-- Task data follows --

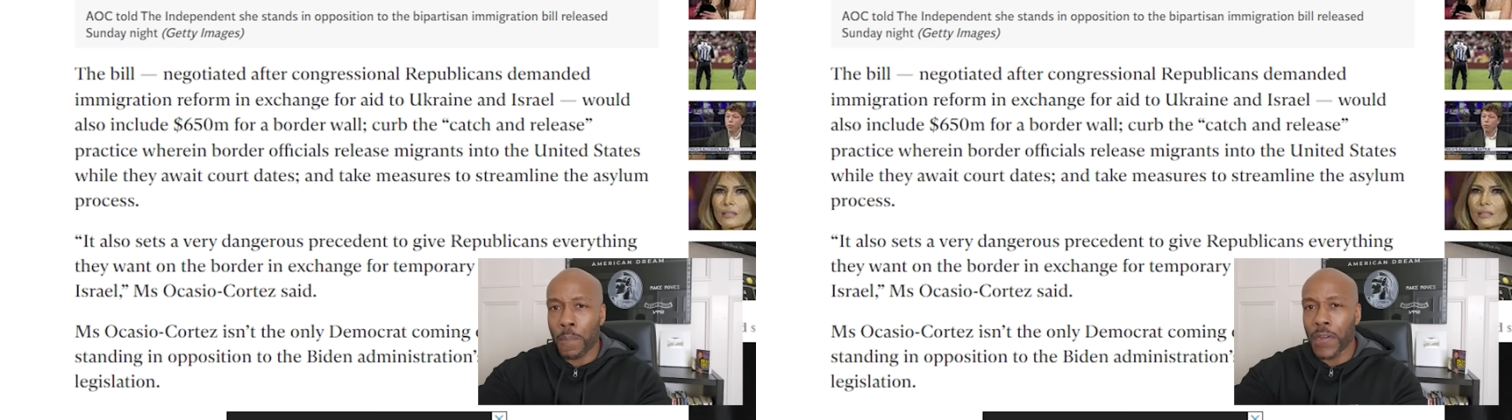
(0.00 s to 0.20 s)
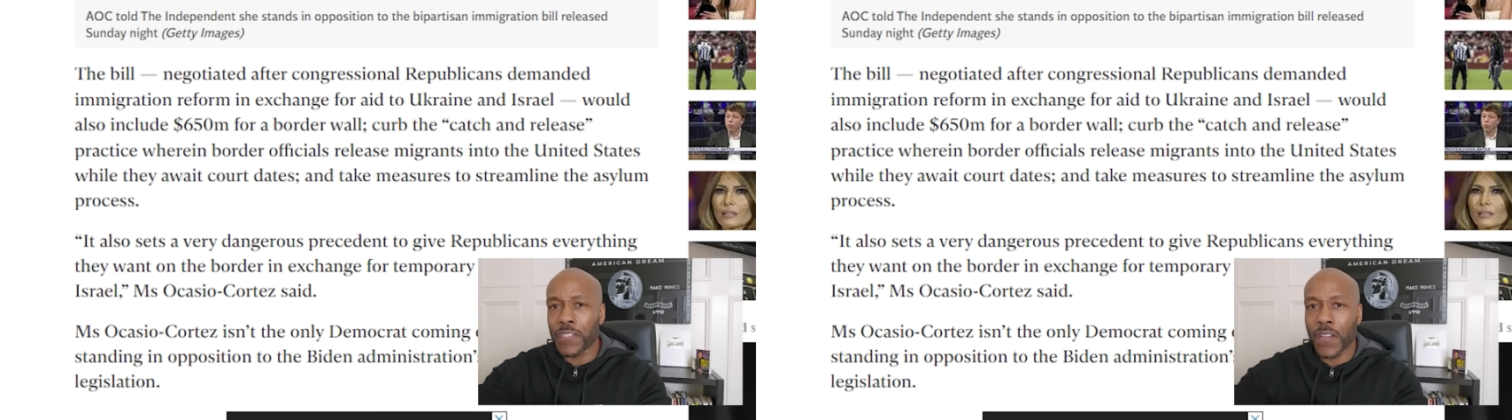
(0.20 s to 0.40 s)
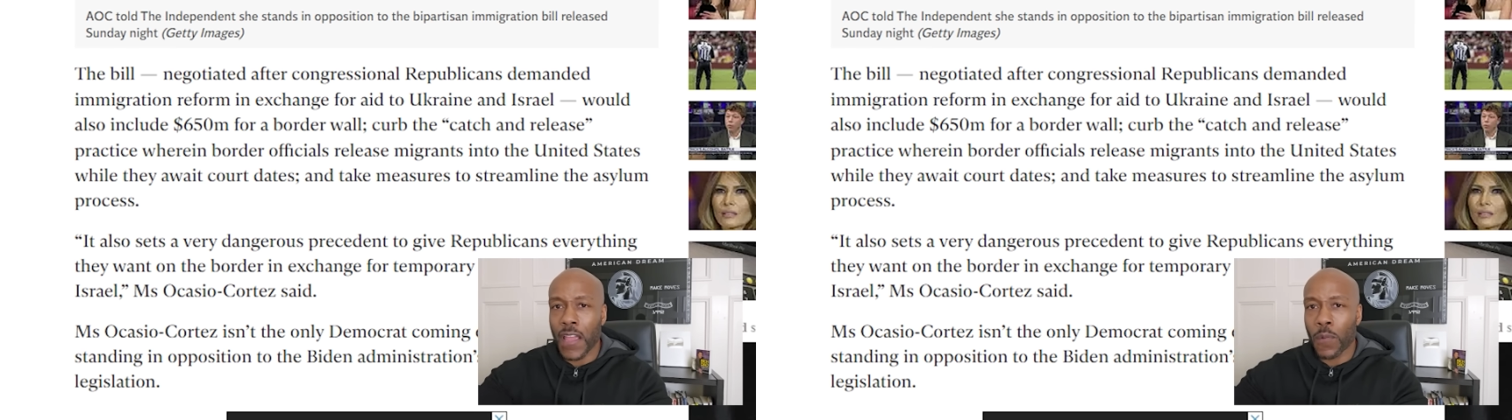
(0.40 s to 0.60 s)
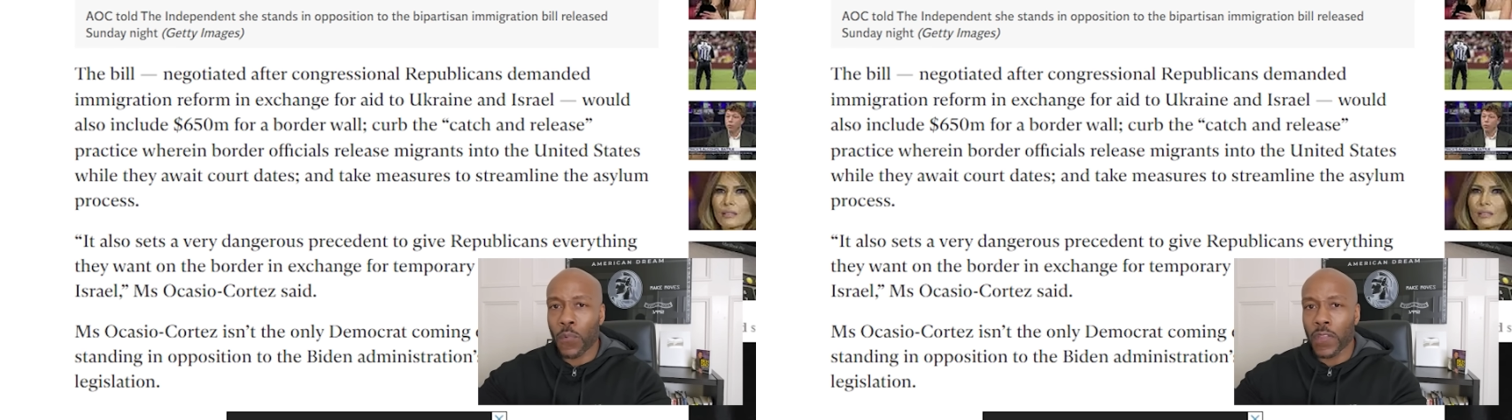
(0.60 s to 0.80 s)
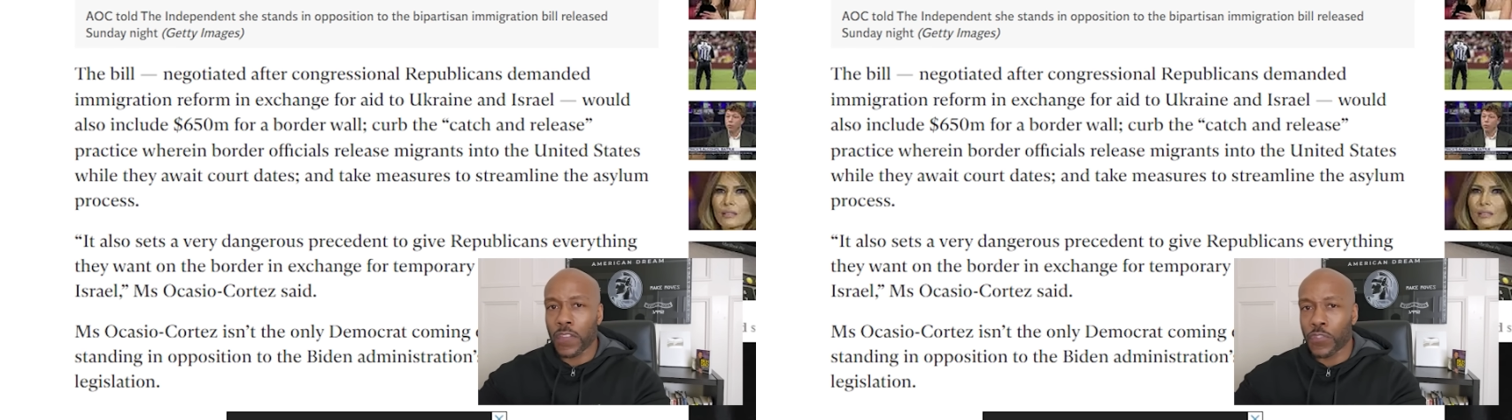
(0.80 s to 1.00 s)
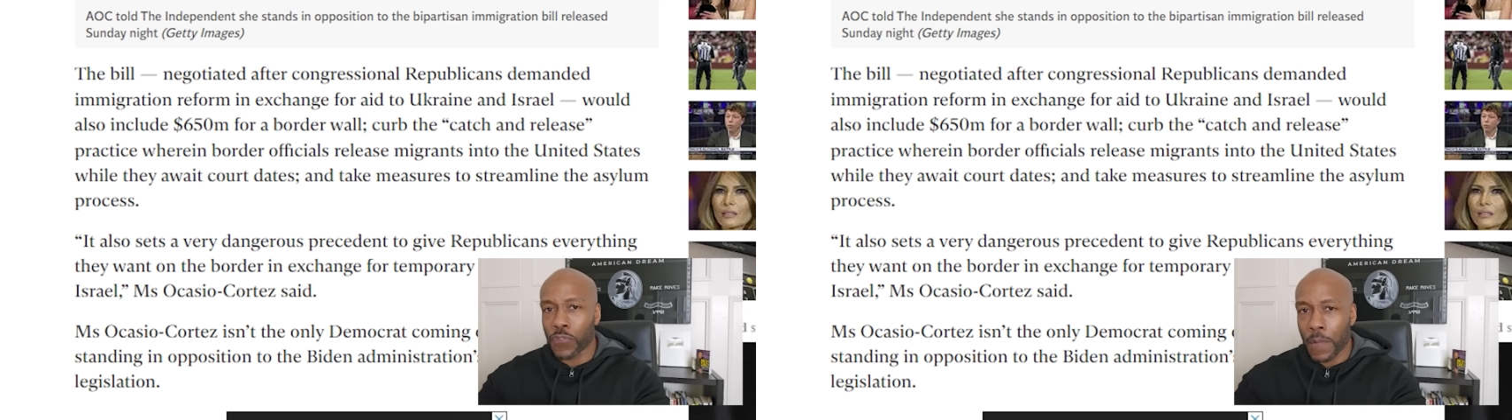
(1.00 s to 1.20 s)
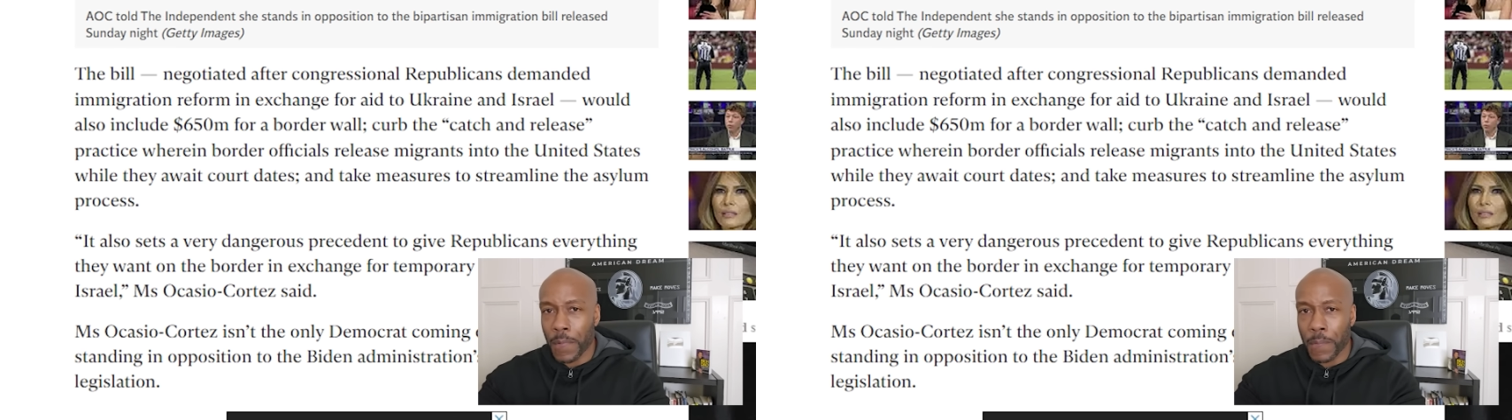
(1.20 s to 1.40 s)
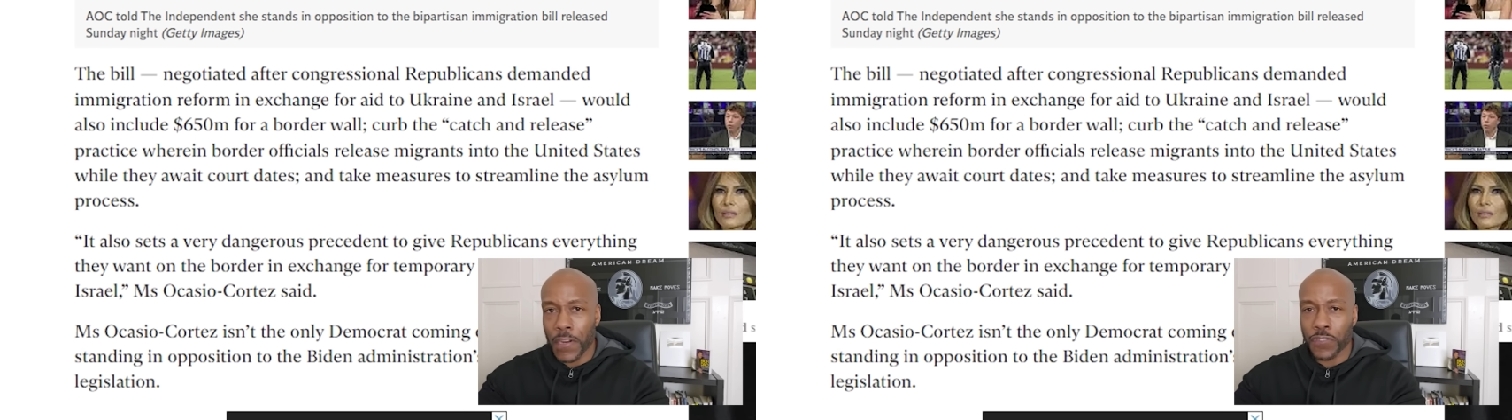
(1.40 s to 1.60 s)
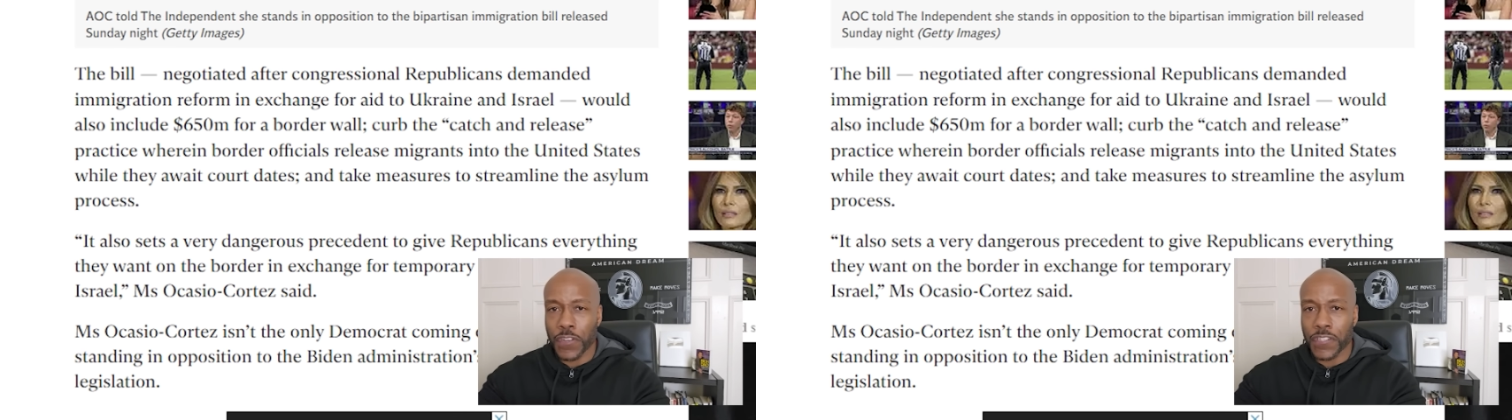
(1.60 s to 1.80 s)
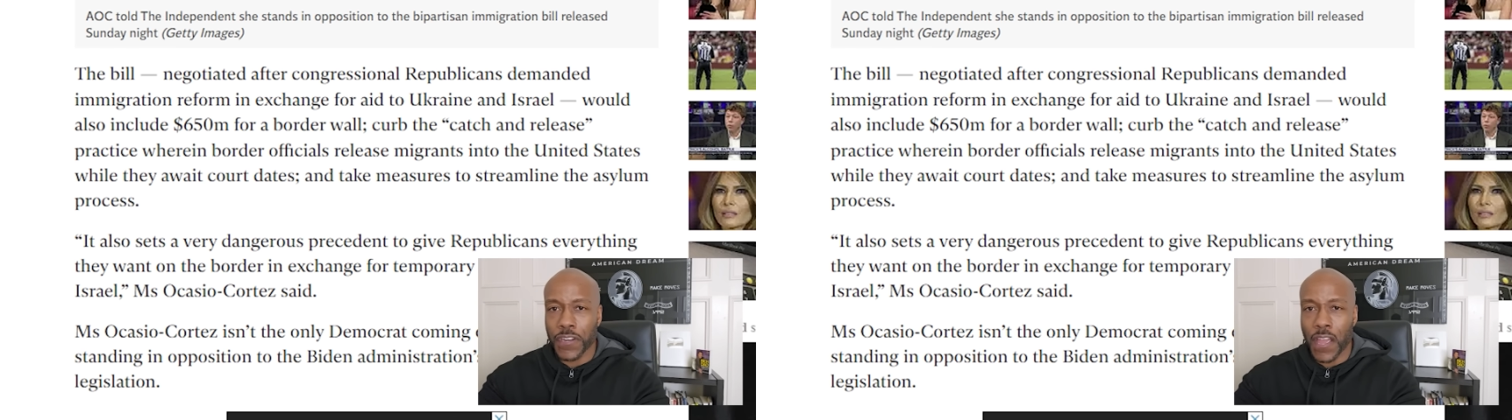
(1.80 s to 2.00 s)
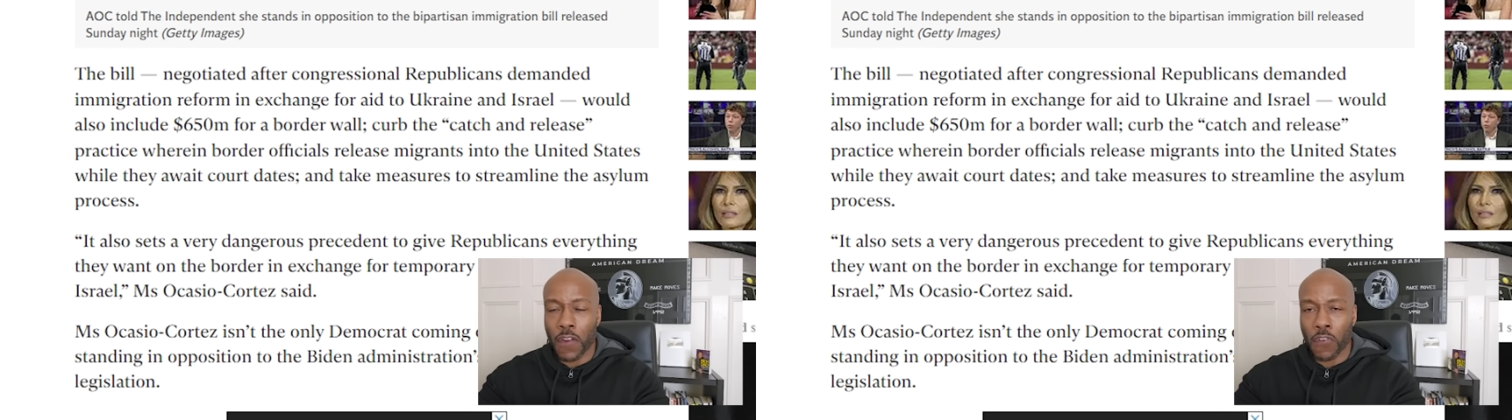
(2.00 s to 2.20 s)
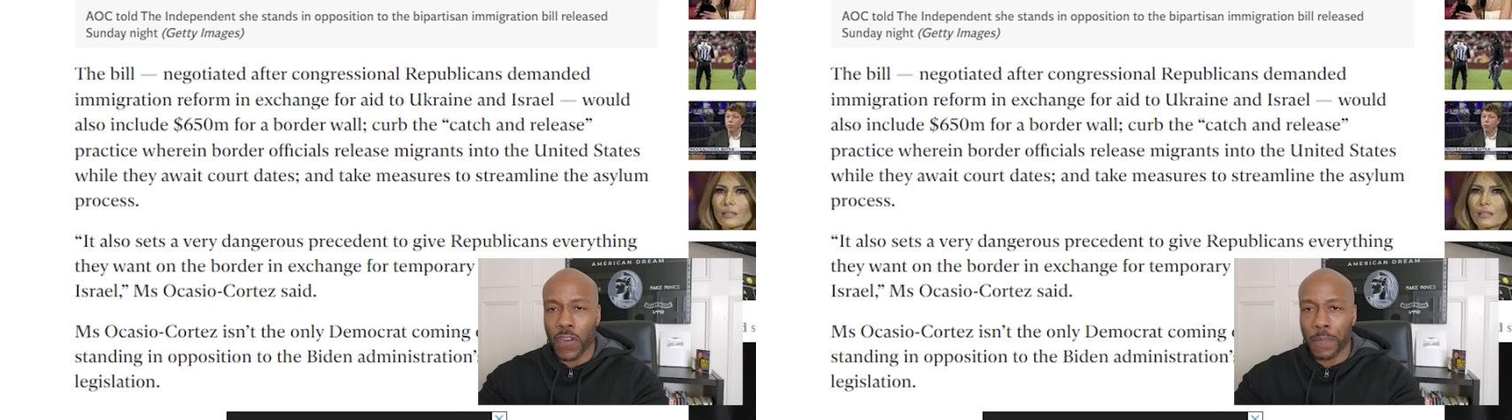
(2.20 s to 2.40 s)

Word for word: much like what the Trump administration had already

-- Task data concluded --

[Activity]
Please give all of the material again, exactly, without the images.

[Answer box]
(0.00 s to 0.20 s)
(0.20 s to 0.40 s)
(0.40 s to 0.60 s)
(0.60 s to 0.80 s)
(0.80 s to 1.00 s)
(1.00 s to 1.20 s)
(1.20 s to 1.40 s)
(1.40 s to 1.60 s)
(1.60 s to 1.80 s)
(1.80 s to 2.00 s)
(2.00 s to 2.20 s)
(2.20 s to 2.40 s)

Word for word: much like what the Trump administration had already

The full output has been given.